Bhutan’s recorded history dates back to the eighth century when the Tibetan King Songtsen Gampo built two of his proverbial 108 temples in Bhutan. Later in that century, the Indian saint Guru Padmasambhava came to the country on invitation of a local king. It is said that through the display of his grandeur in restoring the health and prosperity of the King, the whole kingdom became his field of conversion. Buddhism was introduced with all of its accompanying value system among the people.
However, it was not until the seventeenth century that Bhutan emerged as a unified state. The charismatic Tibetan religious hierarch Zhabdrung Ngawang Namgyel introduced a system of dual religious and secular rule which stressed the on wellbeing of all sentient beings. Thus a theocracy was for the first time established in the first half of the seventeenth century. The first state laws introduced in the country were credited to him or his immediate successors. These laws were based on the sixteen pure human conducts according to the Buddhist way of living. The country was named Drukyul (land of the thunder dragon) after the Zhabdrung’s tradition of Tibetan Buddhism which was called Drukpa (the Dragon tradition).

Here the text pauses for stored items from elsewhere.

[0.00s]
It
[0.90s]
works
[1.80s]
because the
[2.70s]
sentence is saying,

The ngultrum (Nu.) has been the currency of Bhutan since 1974. It is subdivided into 100 chhertum (called chetrums on coins until 1979). Denomination of 1, 5, 10, 20, 100, 500 and 1000 are available. However, US dollar and Indian Rupees are widley accepted.
Tourism is Bhutan’s second largest industry after hydro-power. The country’s stress on development with values has assured that tourism is today ‘high value, low volume.’ This official policy ensures that while the Bhutanese people are able to fully reap the benefit which interaction with diverse cultures can bring, they do not become overwhelmed by the explosion in visitor numbers which can result in overcrowding and erosion of indigenous values and wisdom. Thus, a policy of tariff to ensure that a large amount of tourism revenue goes into securing the continuity of public welfare schemes like free quality education and health for all has been in place. At the same time, a fixed rate for all means that visitors get the best of hospitality apart from being saved from the vagaries of market forces.

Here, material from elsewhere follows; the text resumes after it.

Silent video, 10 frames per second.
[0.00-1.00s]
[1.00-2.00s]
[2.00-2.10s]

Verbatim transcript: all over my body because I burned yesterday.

The southern part of Bhutan is tropical, and in general the eastern region of the country is warmer than the central valleys. However, bear in mind that the higher the altitude, the cooler the weather, and that with a brisk wind blowing down off the mountains, even a low-lying valley can become quite chilly. The valleys of Punakha, Wangduephodrang, Mongar, Trashigang and Lhuentse enjoy a semi-tropical climate with cool winters, whilst Paro, Thimphu, Trongsa and Bumthang have a much harsher climate, with summer monsoon rains and winter snowfalls which may block passes leading into the central valleys for days at a time. Winter in Bhutan (mid-November till mid-March) is dry and sunny for the most part with daytime temperatures of 16-18C (60-65F). The spring season (mid March to mid June) offers warmer temperatures gradually warming to 27-29C (80-84F). The monsoon usually arrives in mid-June, with light rain falling mainly in the afternoons and evenings. At the end of September, after the last of the big rains, autumn suddenly arrives and is a magnificent season for trekking until November.